Выбрать главу

— Леля! — испуганно вскрикнул я, но она, не оборачиваясь, с возгласом ужаса, показала куда-то рукой. Подбежав, я поднял ее, ом судорожно вцепилась в меня.

— В чем дело, Леля?

— Посмотри… Вон там…

Метрах в десяти от березовой рощи рос высокий дуб. Он стоял как солдат на посту, оберегая березки. Обычно мы под ним отдыхали десять-пятнадцать минут прежде чем повернуть обратно. Сейчас под одной из его ветвей в странной позе стоял человек.

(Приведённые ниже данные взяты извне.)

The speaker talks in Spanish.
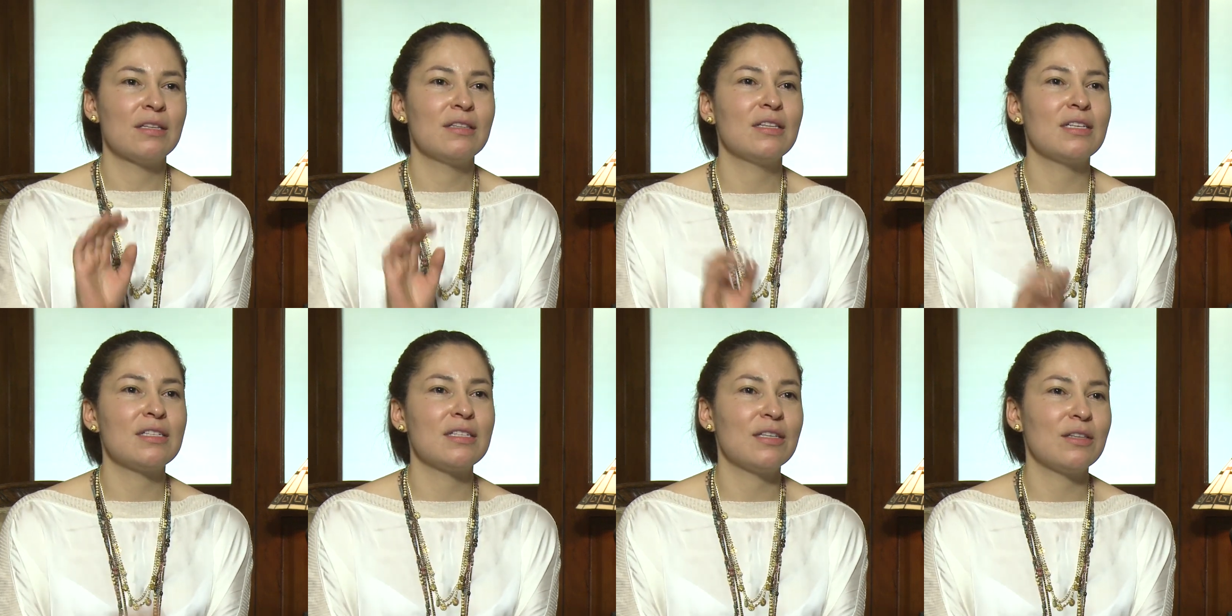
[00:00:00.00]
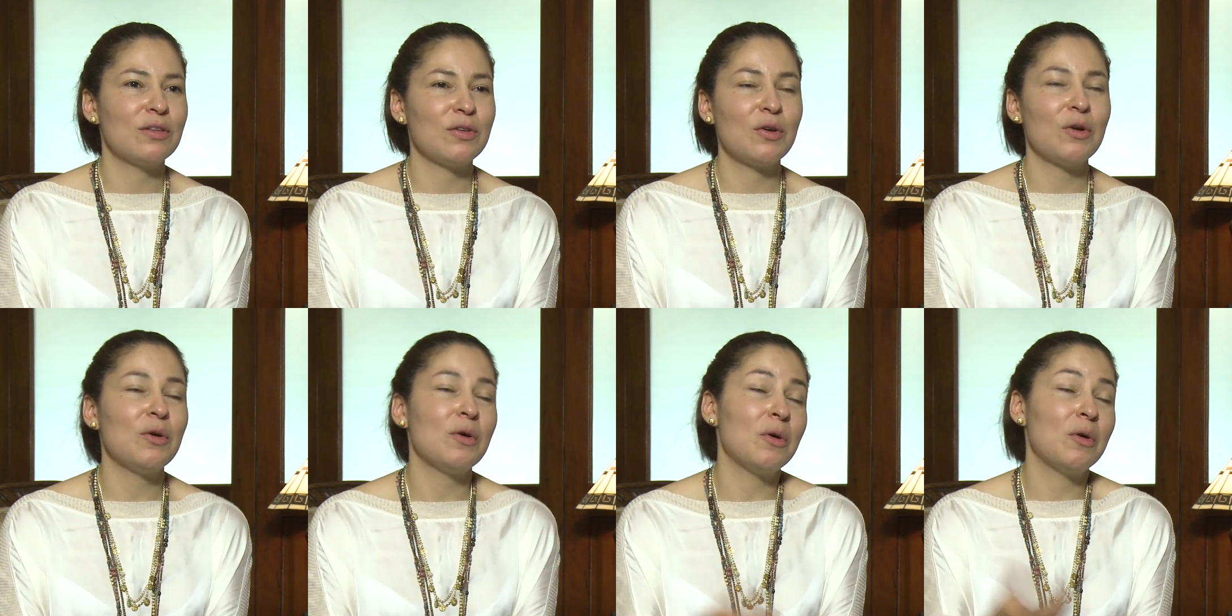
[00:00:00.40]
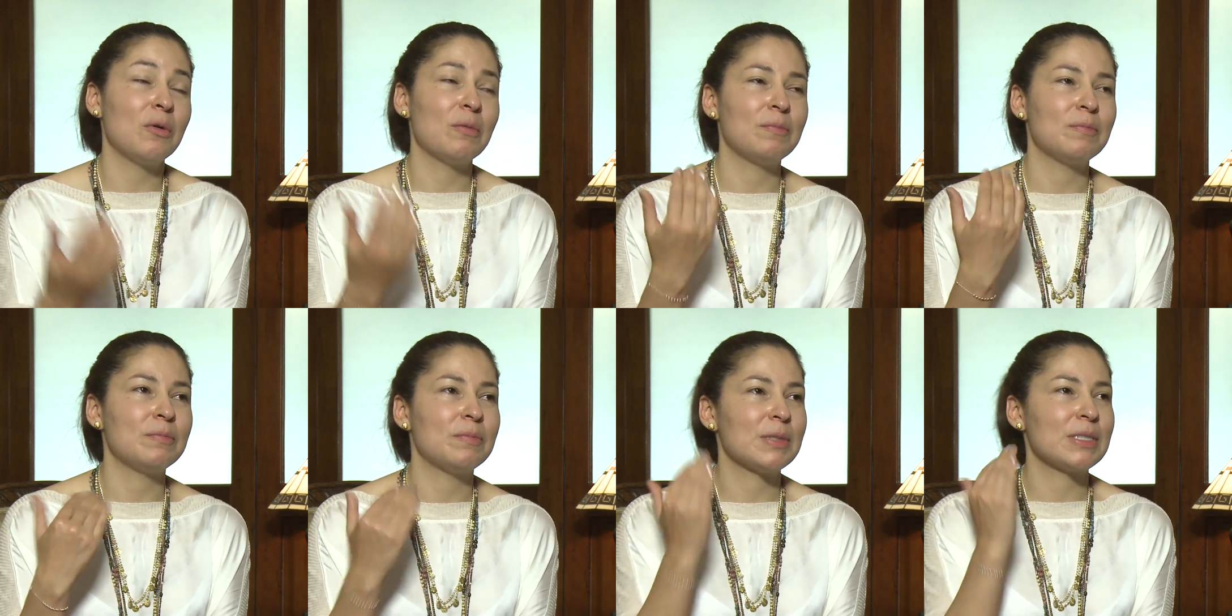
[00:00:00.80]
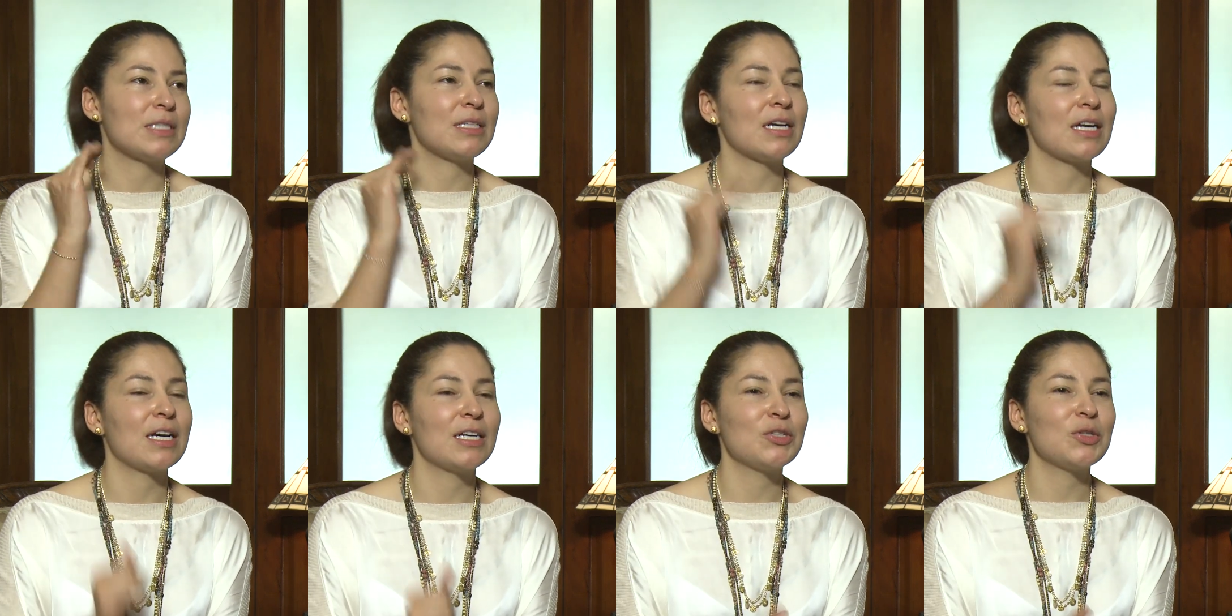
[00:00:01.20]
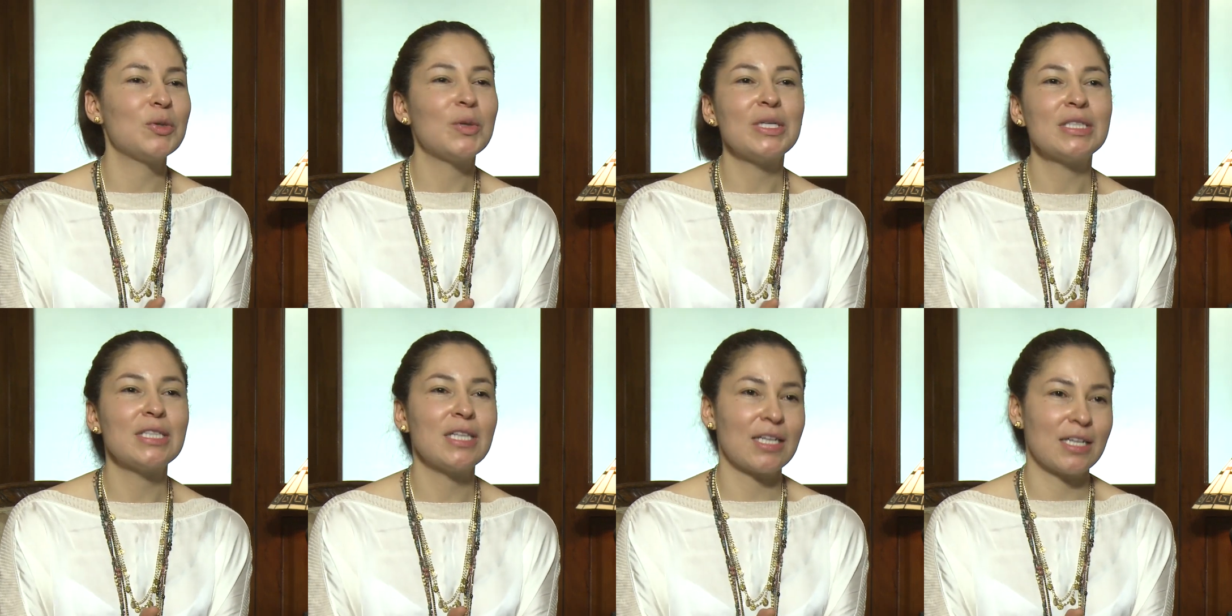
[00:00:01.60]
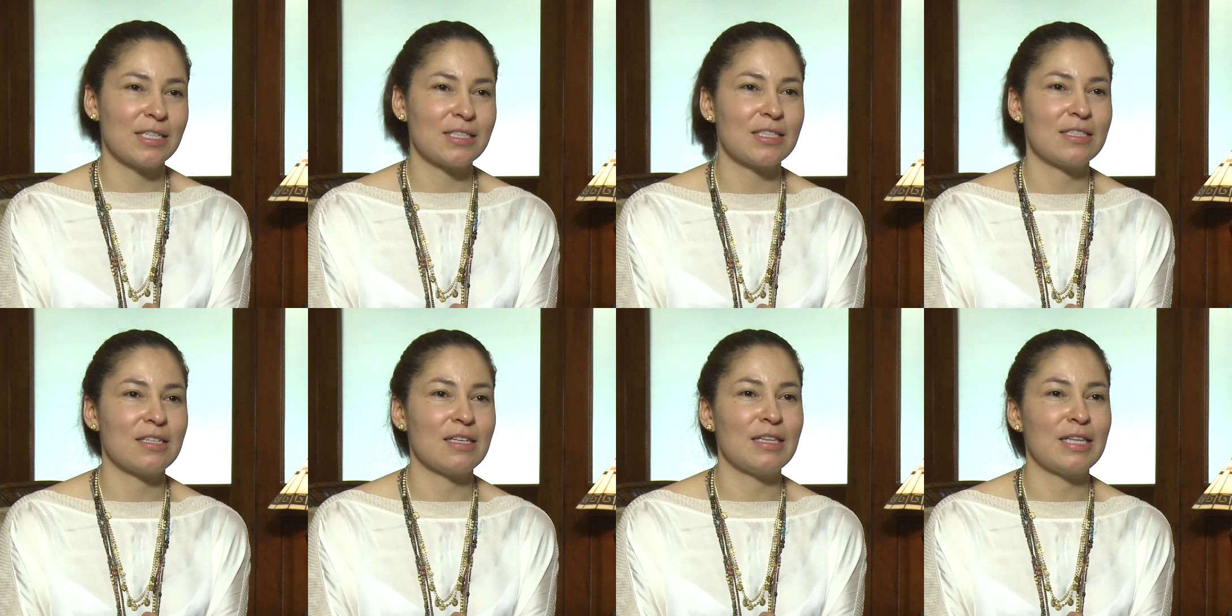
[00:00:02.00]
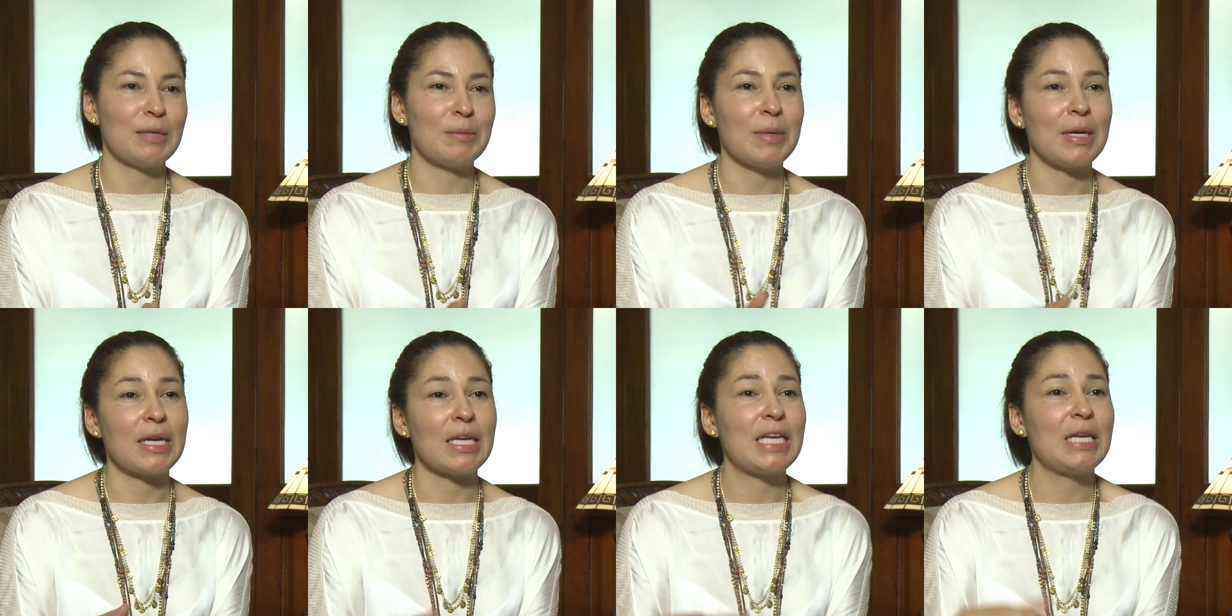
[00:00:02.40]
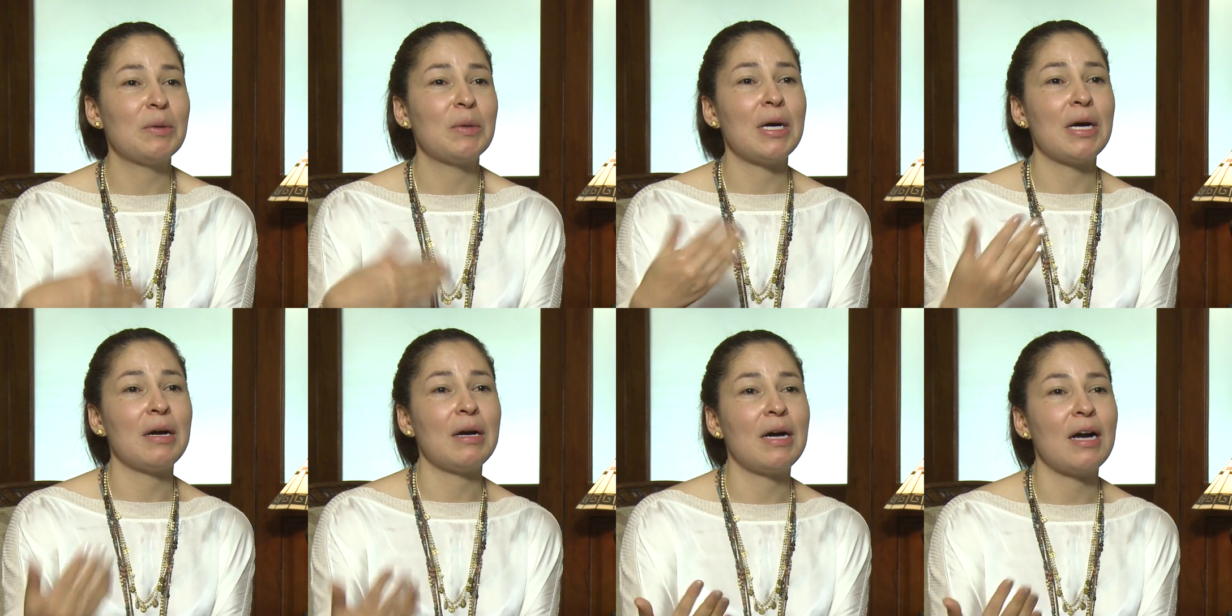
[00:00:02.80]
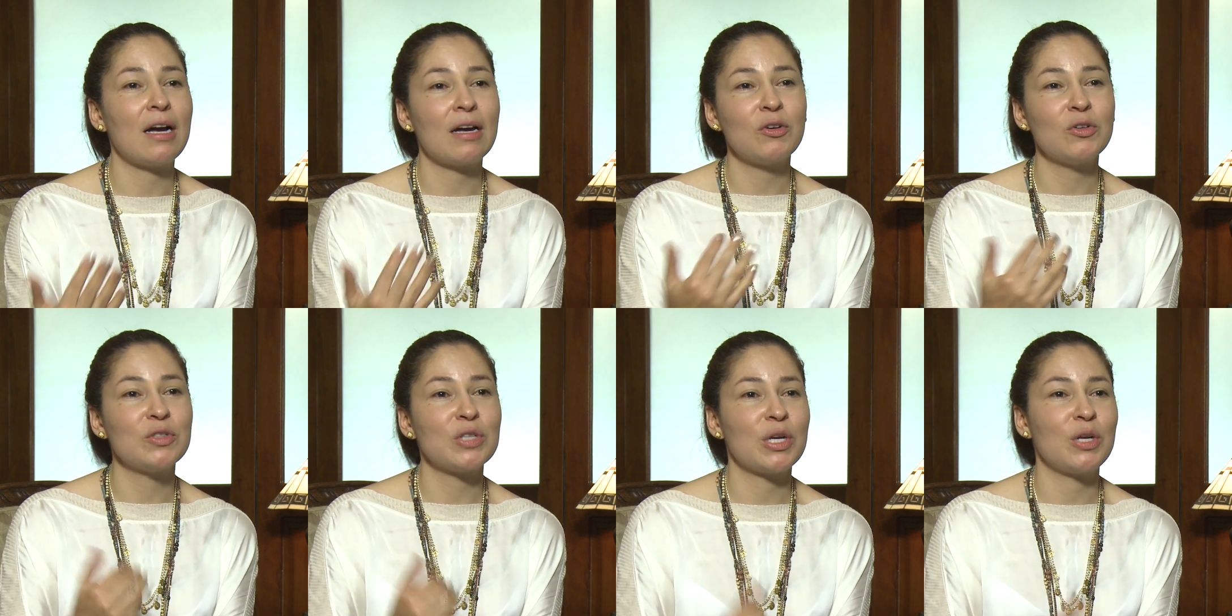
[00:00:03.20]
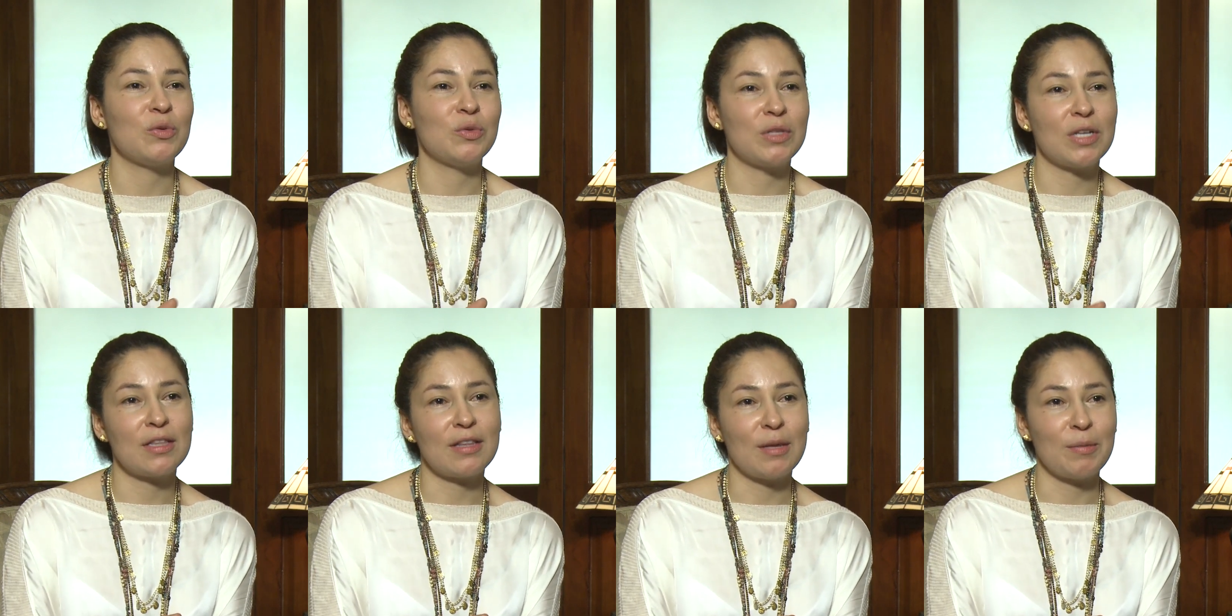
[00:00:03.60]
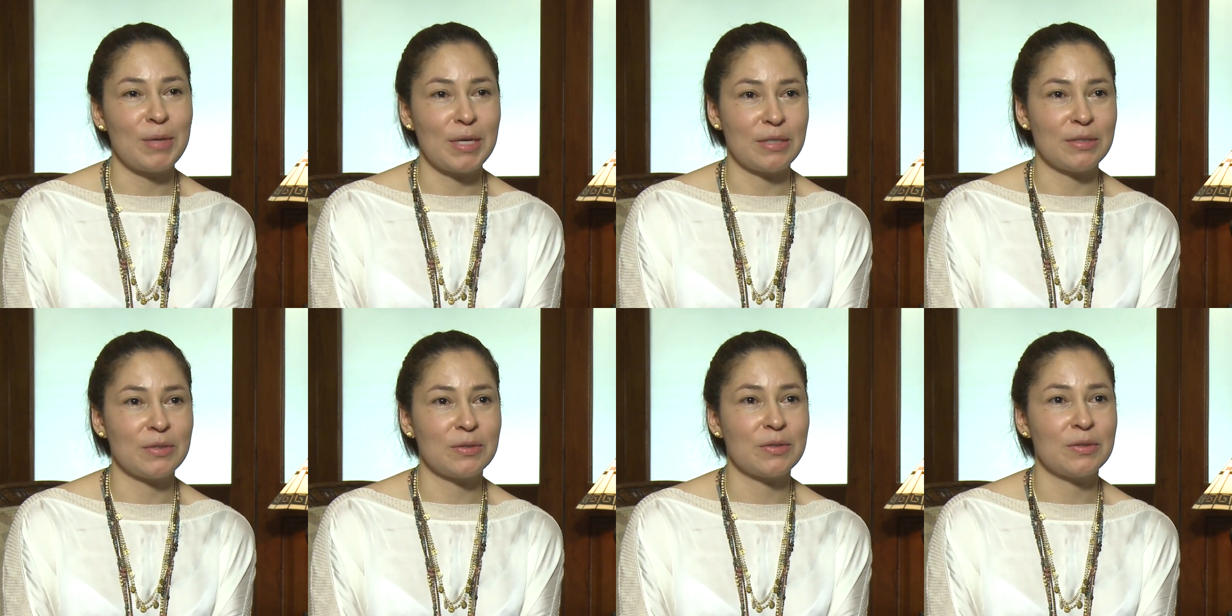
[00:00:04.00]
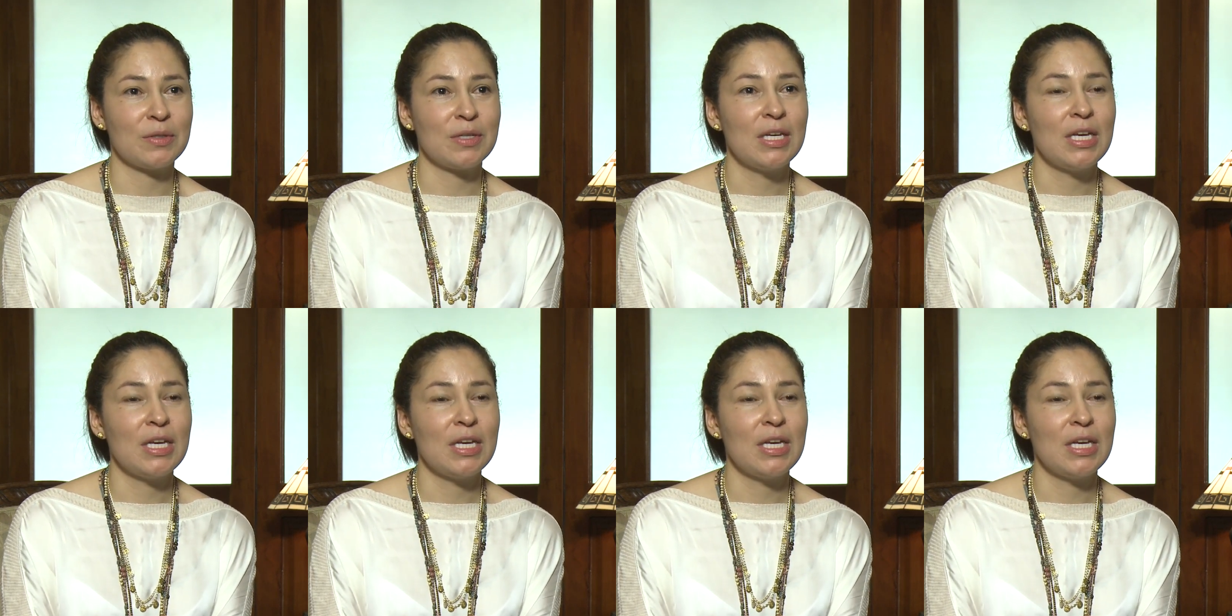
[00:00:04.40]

decidió o pues ya cayó en cuenta de que se siente mal y va a conseguir un tratamiento.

— Что это он делает: — растерянно спросил я, а Леля выкрикнула:

— «Делает»? Он висит!

В несколько прыжков я очутился под деревом. К моему ужасу, Леля оказалась права. На ветви висела женщина, обвязанная за шею веревкой, и так как я видел повешенных только в кино — но это совсем другое дело, — вначале я воспринял женщину как какой-то предмет, наброшенный на сук, вроде одежды, которую мы кидаем на вешалку в прихожей. Я даже крикнул: «Ей, что ты тут делаешь?» или нечто подобное и только потом осознал, что это именно то, что сказала Леля: это был повешенный, вернее — повешенная, ноги ее не доставали до земли сантиметров тридцать, а голова свесилась набок, точно так, как показывают в фильмах. Нетрудно было узнать в ней женщину, которую мы вчера вечером спасли от призрака Царского, а потом проводили ночевать к сестре. Она была в болоньевой куртке, темной юбке, резиновых галошах, излюбленной обуви деревенских женщин, и шерстяных носках. В первый момент я, как завороженный, смотрел именно на них. Носки были домашней вязки, края отделаны зеленой и красной нитками. Они ярко выделялись на фоне снега, усиливая всю абсурдность картины. На лице женщины застыло то самое выражение, которое я увидел вчера, когда ворвался к ней в комнату. Разница заключалась лишь в том, что сейчас на плечах у нее был сползший с головы платок, а исполненные ужаса глаза смотрели на меня неподвижно.

Не знаю, сколько прошло времени прежде чем я сообразил, что надо что-то делать. Преодолевая страх, я расстегнул «молнию» на куртке, попробовал нащупать пульс. Тело показалось мне теплым, еще живым. Я заметался в отчаянии: у меня не было ни ножа, ни стула или лестницы, поднявшись на которую можно было бы отвязать веревку, и я принялся лихорадочно рыться в снегу, ища камни, на которые можно было бы встать, но это оказалось безнадежным делом. И тут я догадался. «Леля, — позвал я, — иди сюда и держи ее!». Леля подбежала, а я подпрыгнул и ухватился за сук, на котором висела женщина, сук был не очень толстым, он поддался, тело женщины стало опускаться вниз, и вдруг сук затрещал, обломился, и все мы оказались на снегу — и женщина, и Леля, и я. Я расслабил петлю, взял женщину за руки и крикнул Леле:

— Беги в дом отдыха! Нет, лучше в село, оно ближе. Разбуди корчмаря, и пусть он звонит в больницу и в милицию! Давай быстро!

Леля помчалась к селу, а я начал делать женщине искусственное дыхание так, как меня учили в армии. Не знаю, сколько времени я делал его; мне казалось, что бесконечно, а из села все еще никого не было. Наконец, показались трое — Леля, корчмарь и еще один мужчина. Отстранив меня, он наклонился над женщиной, потом выпрямился:

— Бесполезно. Она мертва.

— Вы врач?

— Ветеринарный, — ответил он, — но в данном случае это не имеет значения.

— Он мой зять, — пояснил корчмарь. И, вздохнув, добавил:

— Сейчас прибудет и милиция. Прославились мы, ничего не скажешь!

Осмотр места происшествия и остальные формальности продолжались больше часа.

Труп увезли на машине «скорой помощи», а нас с Лелей пригласили в милицейскую машину и доставили в городок. Мы рассказали следователю все, что нам было известно. Описали с мельчайшими подробностями случившееся накануне, сестра умершей подтвердила, что именно мы привели ее к ней, добавила, что ее сестра спала хорошо и встала ровно в половине шестого, чтобы собраться и пойти на работу в дом отдыха. Снег уже шел, было светлее, чем обычно, она проводила ее до улицы в шесть с чем-то, во сколько именно, сказать затрудняется, но по радио уже передавали новости — значит, было где-то десять-пятнадцать минут седьмого.